THE BAD - The torture scenes are intense and at times difficult to watch. The screenplay may be too journalistic for some, lacking in character development and depth.
THE OSCARS - None
THE FINAL SCORE - 7/10
read the FULL REVIEW
By Nicole Ackman
Adam Driver is having a good year. A Tony nomination for his role in “Burn This,” a brilliant performance in Netflix’s “Marriage Story,” a fun performance in the zombie film "The Dead Don't Die," and his final time putting on the mask as Kylo Ren in “The Rise of Skywalker” still to come. Add to all of this a solid leading performance in the political drama “The Report,” directed by Scott Z. Burns, as the man who leads the investigation of the CIA’s use of torture in the Middle East and you have a banner year for any actor.
It is no easy task to dramatize the creation of a 6,700-page report, a process that took Daniel J. Jones ten years to do. The film follows Jones (Driver) who was employed by the Senate Intelligence Committee to create a report detailing the use of “enhanced interrogation techniques” by the CIA after video recordings of the interrogations were destroyed. Jones and his small team were tasked with creating the report with nothing but the CIA’s paper records -- transcripts, memos, and emails -- holed up in a room in a CIA building. As the report got closer to completion, politicians from both parties attempted to suppress its release. Annette Bening portrays Senator Dianne Feinstein, the chair of the committee.

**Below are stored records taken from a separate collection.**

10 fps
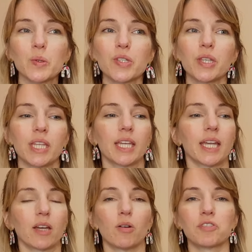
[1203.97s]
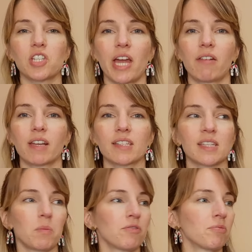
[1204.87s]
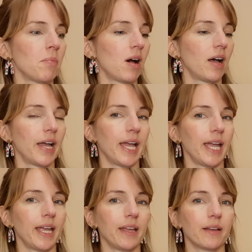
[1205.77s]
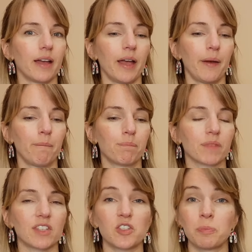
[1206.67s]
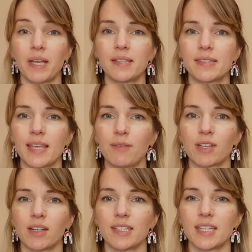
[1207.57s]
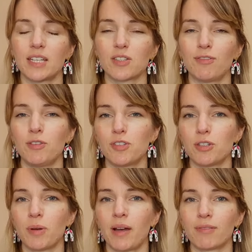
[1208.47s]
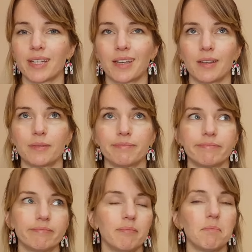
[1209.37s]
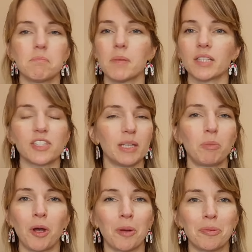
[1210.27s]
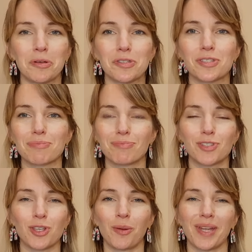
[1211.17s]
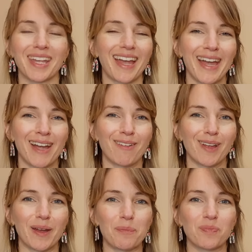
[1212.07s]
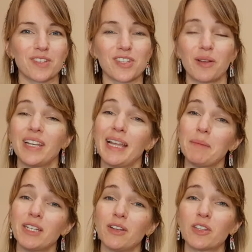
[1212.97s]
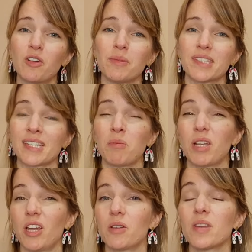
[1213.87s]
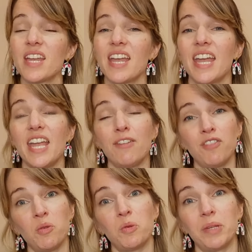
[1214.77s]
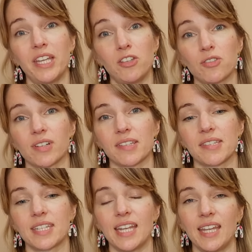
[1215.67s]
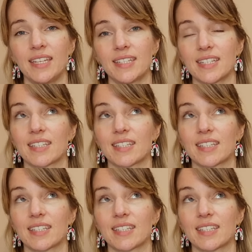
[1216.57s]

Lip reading: also thinking of sharing some of my space saving ideas if you do have like a multi-purpose sewing area. So let me know in the comments down below if you would be interested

The film jumps around a lot, going between Jones researching, Jones meeting with Senator Feinstein, and depictions of the torture being discussed. The torture scenes are intense and at times difficult to watch, as might be expected. However, they definitely serve their purpose within the film in showing just how brutal the behavior of the CIA was. The film is impressively bipartisan, making clear that while the Republicans may have been responsible for the torture happening, the Democrats were involved in covering it up. It definitely holds the people involved -- from the CIA to Cheney and Bush -- accountable for their actions.

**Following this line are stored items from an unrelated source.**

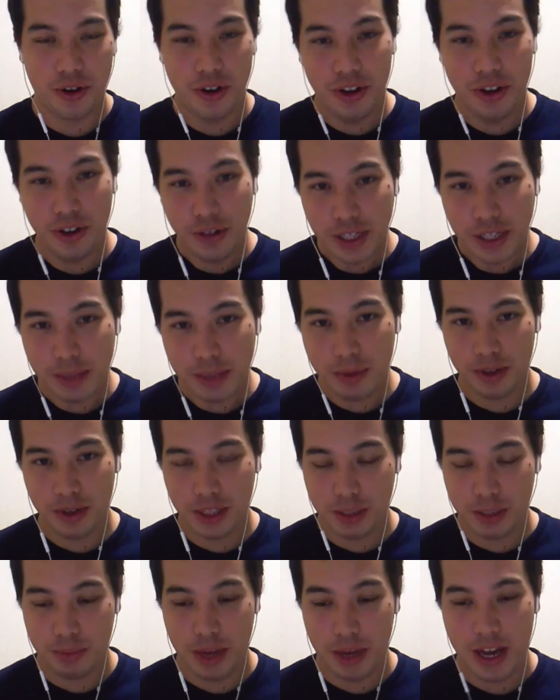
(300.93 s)
You used to be able to
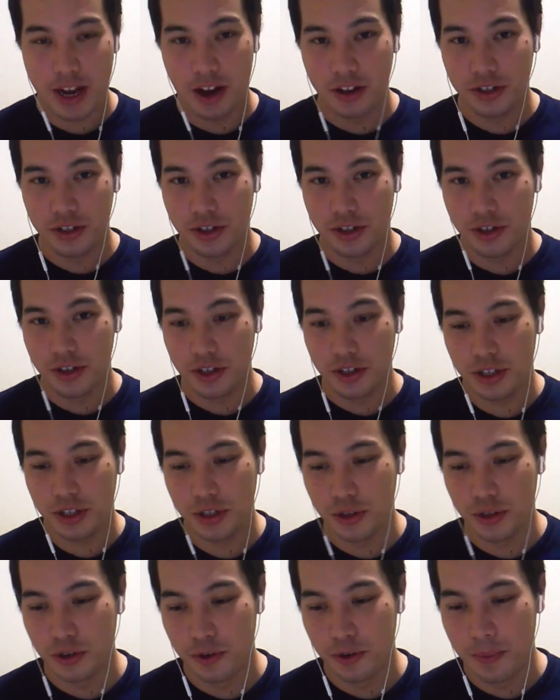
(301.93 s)
just play it on turn
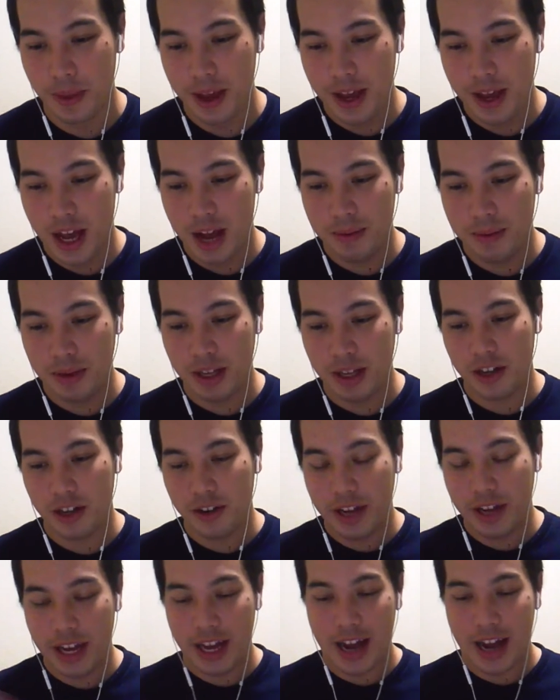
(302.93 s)
two and be like,
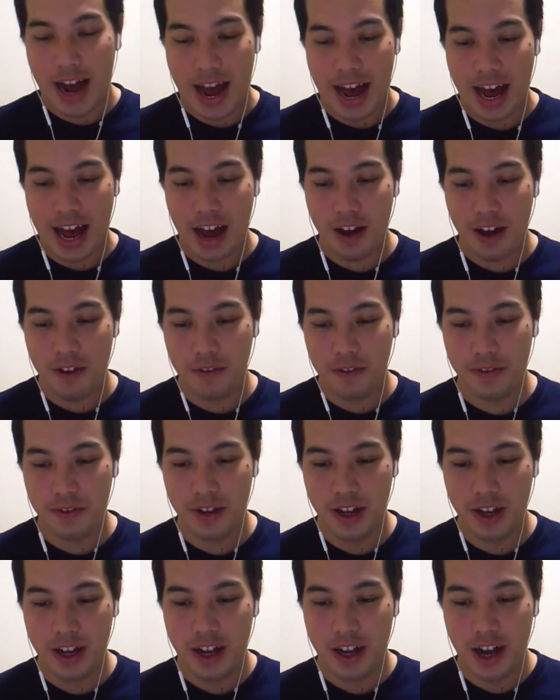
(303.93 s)
okay, I have
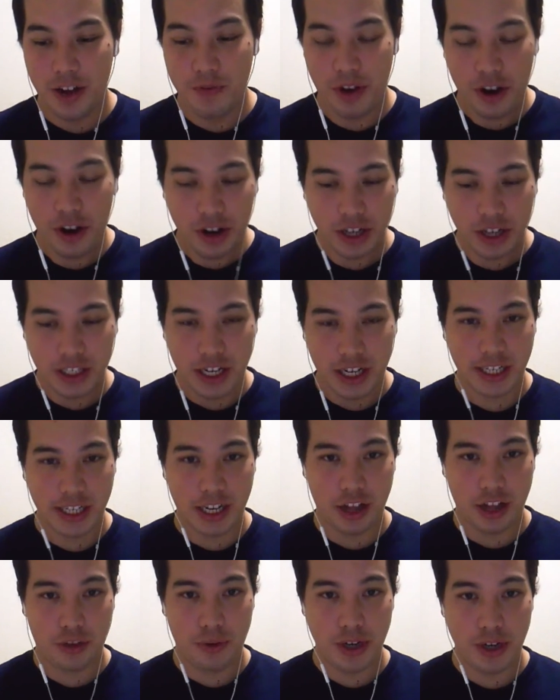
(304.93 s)
a very good chance to get
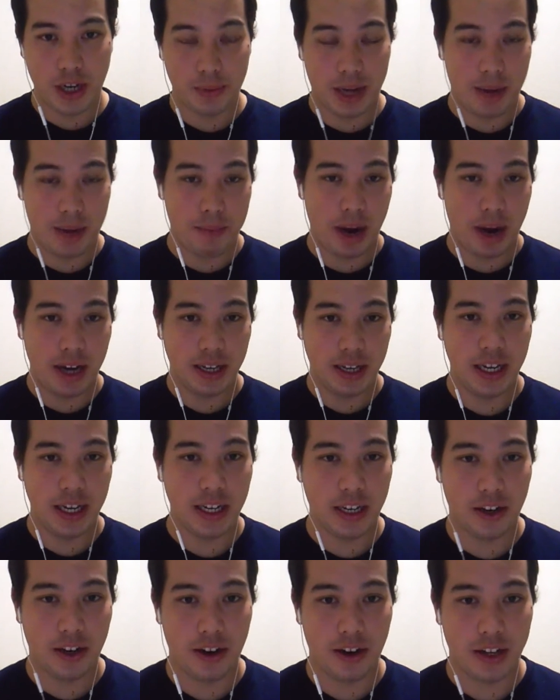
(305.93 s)
a 3-drop that I might need
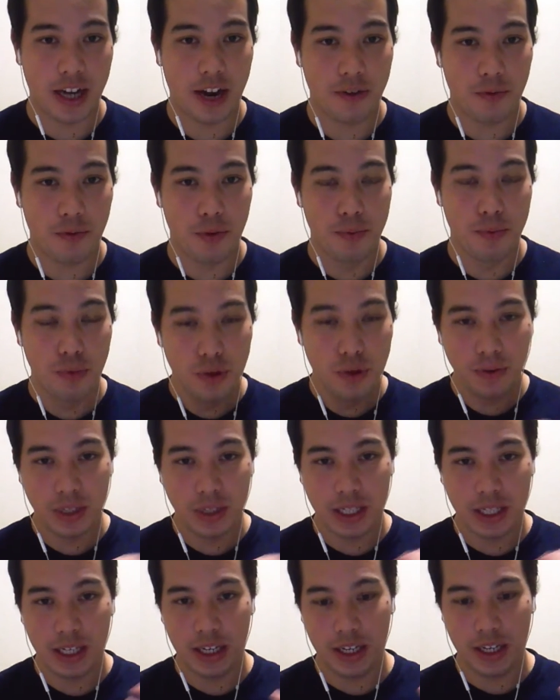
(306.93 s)
here, and that removes
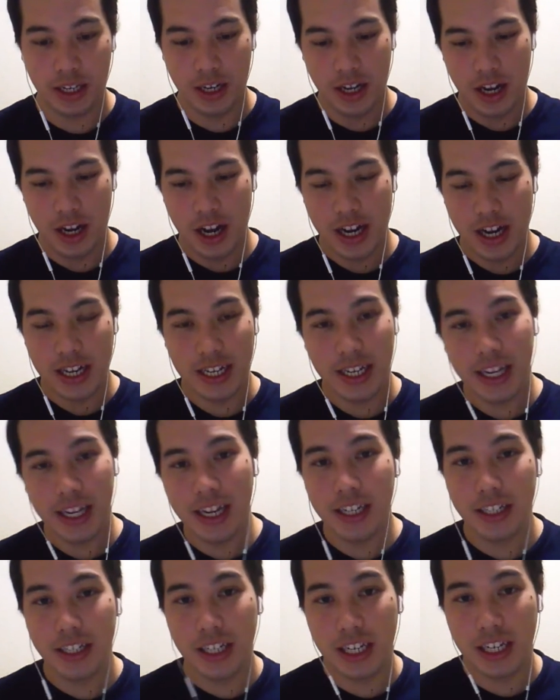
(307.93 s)
the need
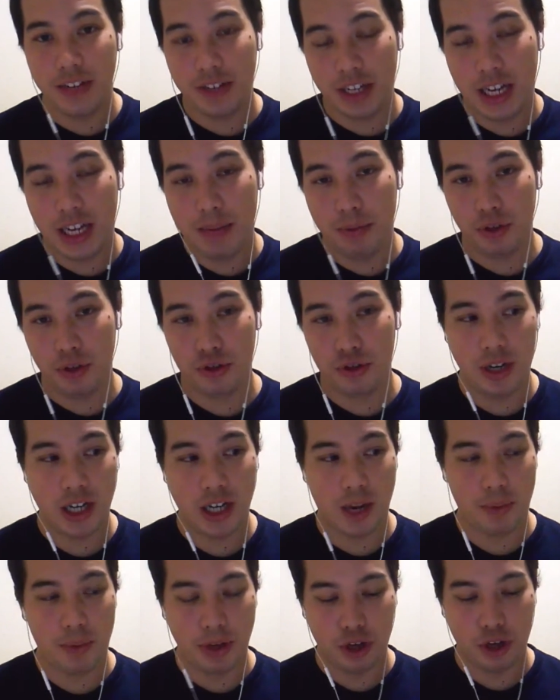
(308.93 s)
to keep a
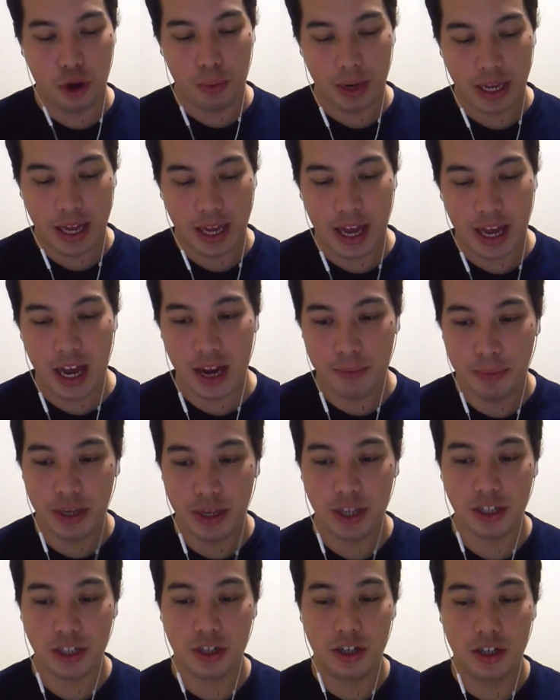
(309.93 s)
3-drop in your opening hand
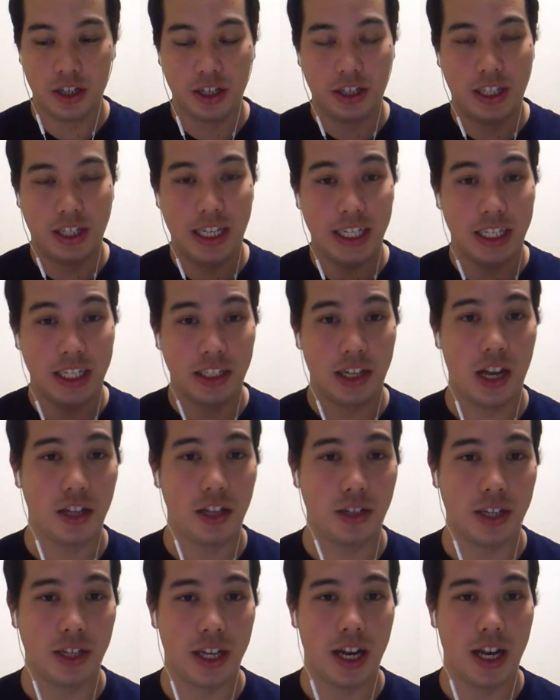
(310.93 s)
because there's a decent chance
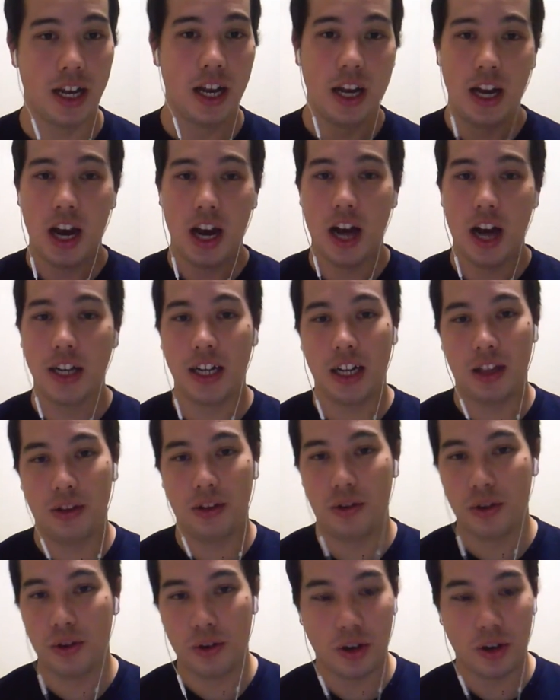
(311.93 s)
you get a
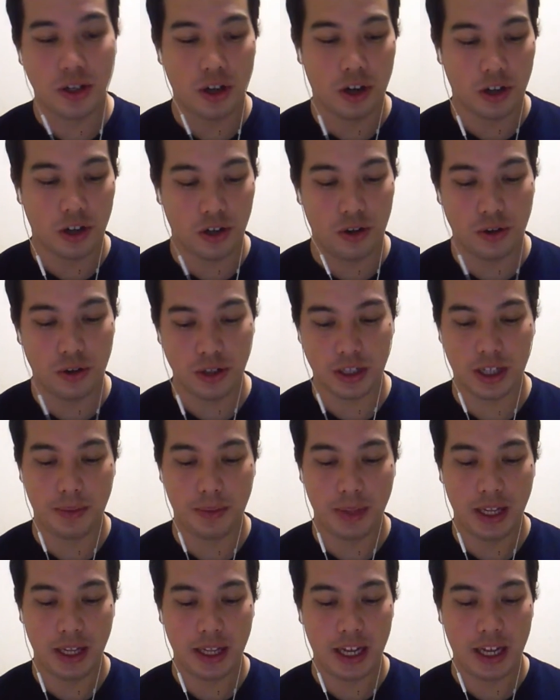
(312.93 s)
Deathlord or a Dark Hold or something
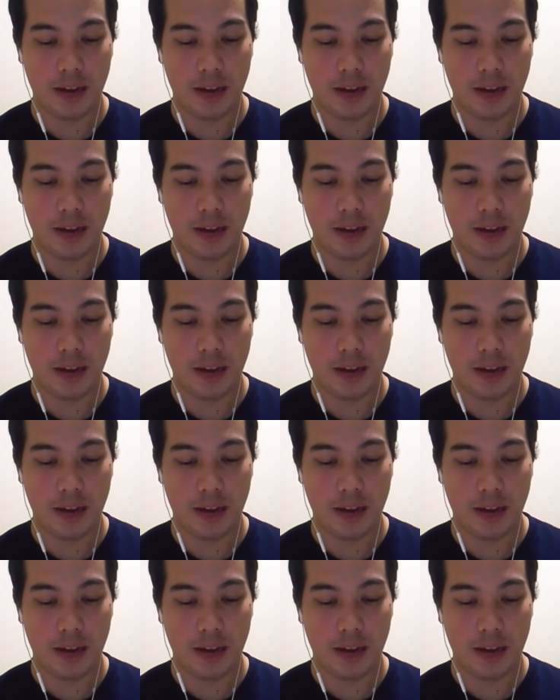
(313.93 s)
like that.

The script, also written by director Scott Z. Burns, is serviceable and for every line that feels trite, there’s one that’s a zinger (typically, the latter are said by Bening). Aside from the depictions of torture, it is a movie that relies mostly on scenes of people talking, either arguing or explaining things to each other. The direction is similarly good, though not anything particularly remarkable or new. The characters are almost all based on real people involved in the Senate investigation of the CIA and little is shared about them personally aside from their role in the plot. However, while some may disagree with the film's choice in this matter, it doesn’t feel like a detriment and adding more information could have elongated the movie’s run time which already felt a bit on the long side, despite being only two hours.
Adam Driver is great as Daniel J. Jones, a man who becomes more emotional and obsessed with the project over time. He has an intelligence about him that feels right for a man like Jones. Perhaps most impressively, he manages to make his lengthy explanations engaging with his passionate delivery. He also remains remarkably articulate even when yelling.
Meanwhile, Bening’s Feinstein is the calm to Driver’s storm. Her performance is very dignified but she shines in her more passionate moments. It’s also worth noting that Matthew Rhys plays a reporter in this film, which seems to confirm that between “The Wife,” “A Beautiful Day in the Neighborhood,” this, and to a lesser extent "The Post," he has a new casting type.
The performances and the story itself are what shines in “The Report,” rather than any of the films’ technical attributes. The editing isn’t distractingly bad, other than the frequent quick cuts between close-ups on words. One clever way that the film differentiates between settings is by the color of the lighting; for example, the scenes that take place in the CIA research room all have a slight blue tone to them. Any artistic issues aside, the performances and the material being dramatized elevate “The Report” and make it a necessary watch for Americans. After a theatrical release, it will be on Amazon Prime at the end of November, which hopefully will help it reach more people. It’s not an easy watch, but it’s an informative and journalistic film that explains clearly the CIA’s Enhanced Interrogation Techniques and what it took to produce the Torture Report with great performances backing it all the way through.